First thoughts: Mayday, mayday
What explains the Democrats’ summer slide and where did it begin? Here’s one theory: go back to May… The two big external forces that month: the BP spill and the Greek/European economic instability…
From Mark Murray and Ali Weinberg
*** Mayday, Mayday: There’s no question that this summer has been brutal for Democrats and the Obama White House. Just look at the national and race-by-race polls, and listen to the pundits who are predicting significant midterm losses for the party in power. But how do we explain -- both politically and economically -- this summer slide for Democrats? Where did it begin? Here's one theory: go back to May. At the beginning of that month, the NBC/WSJ poll showed President Obama's approval rating back at 50%, after the conclusion of the health-care debate; the same poll found that Obama’s economic handling number had inched up; and the jobs report for April revealed the economy added some 300,000 jobs, including sizable gains in the private sector. Happy days, it seemed, were here again.
*** Two disasters in May: But in May, there also were a series of disasters -- both figuratively and literally. The BP spill, which began in late April, became an ongoing news story that month, with Americans able to see on their TV sets all the oil gushing from the well. Yet the more significant event might have been what took place on May 6, when the economic instability in Greece and Europe took center stage and when the Dow tumbled nearly 1,000 points before partially recovering. And look at the numbers afterward: In our June NBC/WSJ poll, the president’s approval rating dropped to 45%; his economic handling went down; and the jobs report for May showed that while the economy added more than 400,000 jobs, almost all of them were Census jobs. Since then, the monthly jobs numbers have been on the minus side, and forecasters are predicting another net-negative report when the August numbers come out tomorrow.

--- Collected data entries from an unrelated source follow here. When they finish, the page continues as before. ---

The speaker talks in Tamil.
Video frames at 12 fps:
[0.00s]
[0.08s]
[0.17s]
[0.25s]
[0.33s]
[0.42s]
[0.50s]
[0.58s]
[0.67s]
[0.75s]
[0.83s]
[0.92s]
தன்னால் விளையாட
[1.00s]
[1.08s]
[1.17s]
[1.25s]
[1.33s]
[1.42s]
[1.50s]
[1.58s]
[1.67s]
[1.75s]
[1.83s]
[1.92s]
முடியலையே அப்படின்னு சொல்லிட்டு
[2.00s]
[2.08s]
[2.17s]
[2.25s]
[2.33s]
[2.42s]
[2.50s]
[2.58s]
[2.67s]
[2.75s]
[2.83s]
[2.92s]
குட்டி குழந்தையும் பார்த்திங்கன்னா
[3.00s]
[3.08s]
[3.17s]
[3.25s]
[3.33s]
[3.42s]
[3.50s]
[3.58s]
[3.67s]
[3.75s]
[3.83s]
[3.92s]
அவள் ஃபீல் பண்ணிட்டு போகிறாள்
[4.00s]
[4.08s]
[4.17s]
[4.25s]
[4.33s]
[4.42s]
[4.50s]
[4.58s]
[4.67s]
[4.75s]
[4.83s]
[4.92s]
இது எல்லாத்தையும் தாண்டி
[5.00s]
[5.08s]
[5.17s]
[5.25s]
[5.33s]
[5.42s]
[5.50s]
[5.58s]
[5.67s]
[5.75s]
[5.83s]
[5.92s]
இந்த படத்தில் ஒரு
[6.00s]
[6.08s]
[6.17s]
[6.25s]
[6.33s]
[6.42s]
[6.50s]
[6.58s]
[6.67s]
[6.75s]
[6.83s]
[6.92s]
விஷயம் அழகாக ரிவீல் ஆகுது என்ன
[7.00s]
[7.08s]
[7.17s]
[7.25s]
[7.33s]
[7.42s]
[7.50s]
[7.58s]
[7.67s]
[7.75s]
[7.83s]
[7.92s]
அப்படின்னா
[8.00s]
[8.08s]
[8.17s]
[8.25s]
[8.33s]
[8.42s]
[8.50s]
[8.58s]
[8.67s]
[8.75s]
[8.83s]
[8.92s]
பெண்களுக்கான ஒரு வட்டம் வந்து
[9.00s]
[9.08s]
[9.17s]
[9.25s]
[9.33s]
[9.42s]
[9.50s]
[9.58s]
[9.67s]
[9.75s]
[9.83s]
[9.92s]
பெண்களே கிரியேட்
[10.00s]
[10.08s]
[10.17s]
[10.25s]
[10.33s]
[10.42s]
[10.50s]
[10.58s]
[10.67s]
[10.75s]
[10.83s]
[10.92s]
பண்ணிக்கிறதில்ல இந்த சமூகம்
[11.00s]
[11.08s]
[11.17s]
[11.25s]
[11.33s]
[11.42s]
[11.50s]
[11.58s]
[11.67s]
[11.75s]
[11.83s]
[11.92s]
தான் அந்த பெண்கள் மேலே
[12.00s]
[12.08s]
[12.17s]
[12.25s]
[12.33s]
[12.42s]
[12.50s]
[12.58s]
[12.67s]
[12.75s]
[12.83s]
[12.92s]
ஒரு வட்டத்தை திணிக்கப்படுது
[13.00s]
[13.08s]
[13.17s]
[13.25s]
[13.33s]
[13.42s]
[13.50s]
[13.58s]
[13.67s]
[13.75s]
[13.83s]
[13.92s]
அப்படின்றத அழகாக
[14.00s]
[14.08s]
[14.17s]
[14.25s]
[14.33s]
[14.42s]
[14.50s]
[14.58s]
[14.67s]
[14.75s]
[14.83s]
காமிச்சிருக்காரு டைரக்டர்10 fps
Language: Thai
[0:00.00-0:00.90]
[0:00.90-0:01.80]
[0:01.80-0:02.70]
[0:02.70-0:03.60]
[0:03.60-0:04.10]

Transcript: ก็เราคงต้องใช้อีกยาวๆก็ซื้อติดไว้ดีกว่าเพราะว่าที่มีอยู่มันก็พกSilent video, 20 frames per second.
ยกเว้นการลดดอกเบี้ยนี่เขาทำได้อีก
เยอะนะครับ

*** External forces matter: Of course, the BP spill, the instability in Europe, and the Dow’s plunge don’t explain the entire political and economic situation. The winds were already at the GOP’s back well before May (see Scott Brown’s victory in Massachusetts in January). The U.S. economy was severely weakened after the financial crash in 2008. The divisive debate over health care took a toll on Obama and the Democrats. And a series of distractions knocked the White House off message. But what May did was wipe out any Democratic hope for economic or political recovery in enough time for the midterms. That month also shows us that external forces do matter in politics; Team Obama should know after it benefited from Lehman Brothers’ collapse in Sept. 2008. And an external force or two might be the only thing standing in the way of big GOP gains come November.